Hepatocellular carcinoma (HCC) is associated with a poor prognosis due to a lack of effective treatment options. In HCC a significant role is played by DNA damage and the inflammatory response. Poly (ADP-ribose) polymerase-1 (PARP-1) is an important protein that regulates both these mechanisms. The objective of this study was to examine the effect of pharmacology PARP-1 inhibition on the reduction of tumor volume of HCC xenograft and on the hepatocarcinogenesis induced by diethyl-nitrosamine (DEN). Pharmacologic PARP-1 inhibition with DPQ greatly reduces tumor xenograft volume with regard to a nontreated xenograft (394 mm(3) versus 2,942 mm(3), P < 0.05). This observation was paralleled by reductions in xenograft mitosis (P = 0.02) and tumor vasculogenesis (P = 0.007, confirmed by in vitro angiogenesis study), as well as by an increase in the number of apoptotic cells in DPQ-treated mice (P = 0.04). A substantial difference in key tumor-related gene expression (transformed 3T3 cell double minute 2 [MDM2], FLT1 [vascular endothelial growth factor receptor-1, VEGFR1], epidermal growth factor receptor [EPAS1]/hypoxia-inducible factor 2 [HIF2A], EGLN1 [PHD2], epidermal growth factor receptor [EGFR], MYC, JUND, SPP1 [OPN], hepatocyte growth factor [HGF]) was found between the control tumor xenografts and the PARP inhibitor-treated xenografts (data confirmed in HCC cell lines using PARP inhibitors and PARP-1 small interfering RNA [siRNA]). Furthermore, the results obtained in mice treated with DEN to induce hepatocarcinogenesis showed, after treatment with a PARP inhibitor (DPQ), a significant reduction both in preneoplastic foci and in the expression of preneoplastic markers and proinflammatory genes (Gstm3, Vegf, Spp1 [Opn], IL6, IL1b, and Tnf), bromodeoxyuridine incorporation, and NF-kappaB activation in the initial steps of carcinogenesis (P < 0.05).

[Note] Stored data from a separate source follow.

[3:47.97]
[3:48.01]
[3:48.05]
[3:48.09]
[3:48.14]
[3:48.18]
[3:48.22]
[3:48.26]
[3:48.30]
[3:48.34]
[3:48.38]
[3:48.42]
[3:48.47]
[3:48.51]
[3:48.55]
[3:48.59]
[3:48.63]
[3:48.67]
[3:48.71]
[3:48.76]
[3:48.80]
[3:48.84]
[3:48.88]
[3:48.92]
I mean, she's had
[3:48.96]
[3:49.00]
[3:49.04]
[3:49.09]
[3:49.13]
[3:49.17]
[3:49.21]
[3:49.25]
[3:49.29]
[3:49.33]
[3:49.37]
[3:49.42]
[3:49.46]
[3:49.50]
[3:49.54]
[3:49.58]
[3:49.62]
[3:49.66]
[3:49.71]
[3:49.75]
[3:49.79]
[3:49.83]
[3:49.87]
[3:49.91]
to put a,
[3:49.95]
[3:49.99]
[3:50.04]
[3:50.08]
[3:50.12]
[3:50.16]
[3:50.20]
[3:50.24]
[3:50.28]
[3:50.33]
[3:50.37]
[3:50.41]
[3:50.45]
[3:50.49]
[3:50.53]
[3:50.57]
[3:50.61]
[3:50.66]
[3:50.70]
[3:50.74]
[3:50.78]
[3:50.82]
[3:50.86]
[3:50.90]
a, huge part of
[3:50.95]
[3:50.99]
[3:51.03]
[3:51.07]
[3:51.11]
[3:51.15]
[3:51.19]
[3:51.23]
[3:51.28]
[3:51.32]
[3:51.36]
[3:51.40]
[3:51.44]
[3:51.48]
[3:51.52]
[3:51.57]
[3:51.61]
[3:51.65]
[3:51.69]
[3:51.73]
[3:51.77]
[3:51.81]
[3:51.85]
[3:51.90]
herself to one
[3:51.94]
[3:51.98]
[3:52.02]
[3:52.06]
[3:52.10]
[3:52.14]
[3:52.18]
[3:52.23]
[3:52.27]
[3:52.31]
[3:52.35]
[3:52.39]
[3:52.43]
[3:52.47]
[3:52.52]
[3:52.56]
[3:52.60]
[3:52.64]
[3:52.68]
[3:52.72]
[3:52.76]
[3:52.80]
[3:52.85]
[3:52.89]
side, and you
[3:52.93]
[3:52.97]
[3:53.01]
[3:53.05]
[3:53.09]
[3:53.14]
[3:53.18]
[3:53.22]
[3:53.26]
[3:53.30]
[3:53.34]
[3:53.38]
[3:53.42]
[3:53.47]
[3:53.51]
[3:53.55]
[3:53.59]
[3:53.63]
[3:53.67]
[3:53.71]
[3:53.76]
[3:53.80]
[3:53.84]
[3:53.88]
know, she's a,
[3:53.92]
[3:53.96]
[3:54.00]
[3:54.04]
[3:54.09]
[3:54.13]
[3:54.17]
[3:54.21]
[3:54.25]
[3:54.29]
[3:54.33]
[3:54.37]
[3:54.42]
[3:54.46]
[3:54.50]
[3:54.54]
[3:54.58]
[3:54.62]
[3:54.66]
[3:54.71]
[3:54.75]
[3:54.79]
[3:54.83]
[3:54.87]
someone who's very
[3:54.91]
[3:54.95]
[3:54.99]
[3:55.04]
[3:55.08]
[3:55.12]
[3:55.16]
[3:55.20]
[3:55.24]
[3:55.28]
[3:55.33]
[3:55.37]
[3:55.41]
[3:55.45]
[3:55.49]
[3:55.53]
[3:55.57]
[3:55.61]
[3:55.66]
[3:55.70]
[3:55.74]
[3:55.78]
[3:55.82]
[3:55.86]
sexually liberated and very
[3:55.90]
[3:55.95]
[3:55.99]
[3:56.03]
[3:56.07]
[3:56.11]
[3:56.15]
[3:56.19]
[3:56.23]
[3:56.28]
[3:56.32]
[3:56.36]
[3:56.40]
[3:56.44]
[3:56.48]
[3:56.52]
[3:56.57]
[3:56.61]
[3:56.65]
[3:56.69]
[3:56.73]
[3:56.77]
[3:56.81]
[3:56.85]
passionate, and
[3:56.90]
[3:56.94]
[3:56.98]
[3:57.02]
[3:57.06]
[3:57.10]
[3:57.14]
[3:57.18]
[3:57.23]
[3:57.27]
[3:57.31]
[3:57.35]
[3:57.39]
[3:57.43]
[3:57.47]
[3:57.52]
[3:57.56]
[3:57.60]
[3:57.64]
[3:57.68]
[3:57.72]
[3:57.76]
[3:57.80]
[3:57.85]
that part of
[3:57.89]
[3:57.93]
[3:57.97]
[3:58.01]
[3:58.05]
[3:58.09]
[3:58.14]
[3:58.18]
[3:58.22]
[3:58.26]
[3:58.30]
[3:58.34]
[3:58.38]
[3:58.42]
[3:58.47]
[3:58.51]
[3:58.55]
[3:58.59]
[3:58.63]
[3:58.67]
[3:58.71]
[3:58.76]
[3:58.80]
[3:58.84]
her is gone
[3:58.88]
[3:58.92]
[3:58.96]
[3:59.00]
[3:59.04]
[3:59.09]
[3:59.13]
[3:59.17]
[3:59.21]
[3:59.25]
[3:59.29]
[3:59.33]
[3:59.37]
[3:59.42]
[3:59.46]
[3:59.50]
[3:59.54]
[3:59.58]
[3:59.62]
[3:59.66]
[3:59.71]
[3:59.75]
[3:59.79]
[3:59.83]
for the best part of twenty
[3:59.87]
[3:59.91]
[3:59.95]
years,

This study shows that PARP inhibition is capable of controlling HCC growth and preventing tumor vasculogenesis by regulating the activation of different genes involved in tumor progression.
肝细胞癌(HCC)由于缺乏有效治疗方法,预后较差。在 HCC 中,DNA 损伤和炎症反应起着重要作用。多聚(ADP-核糖)聚合酶 1(PARP-1)是一种重要的蛋白质,它调节这两种机制。本研究的目的是研究药理学 PARP-1 抑制对 HCC 异种移植肿瘤体积减少和二乙基亚硝胺(DEN)诱导的肝癌发生的影响。用 DPQ 进行药理学 PARP-1 抑制可使肿瘤异种移植体积相对于未经治疗的异种移植明显减少(394mm3 与 2942mm3,P<0.05)。这种观察结果与异种移植有丝分裂减少(P=0.02)和肿瘤血管生成减少(P=0.007,体外血管生成研究证实)以及 DPQ 治疗小鼠中凋亡细胞数量增加(P=0.04)相平行。在关键肿瘤相关基因表达(转化 3T3 细胞双微体 2[MDM2]、FLT1[血管内皮生长因子受体-1,VEGFR1]、表皮生长因子受体[EPAS1]/缺氧诱导因子 2[HIF2A]、EGLN1[PHD2]、表皮生长因子受体[EGFR]、MYC、JUND、SPP1[OPN]、肝细胞生长因子[HGF])方面,对照肿瘤异种移植与 PARP 抑制剂治疗的异种移植之间存在显著差异(使用 PARP 抑制剂和 PARP-1 小干扰 RNA[siRNA]在 HCC 细胞系中证实了这一结果)。此外,用 DEN 处理诱导肝癌发生的小鼠的结果表明,用 PARP 抑制剂(DPQ)处理后,在癌前病灶数量以及癌前标记物和促炎基因(Gstm3、Vegf、SPP1[Opn]、IL6、IL1b 和 TNF)的表达、溴脱氧尿苷掺入和 NF-kappaB 激活等方面,均有显著减少(P<0.05)。
本研究表明,PARP 抑制通过调节参与肿瘤进展的不同基因的激活,能够控制 HCC 生长并防止肿瘤血管生成。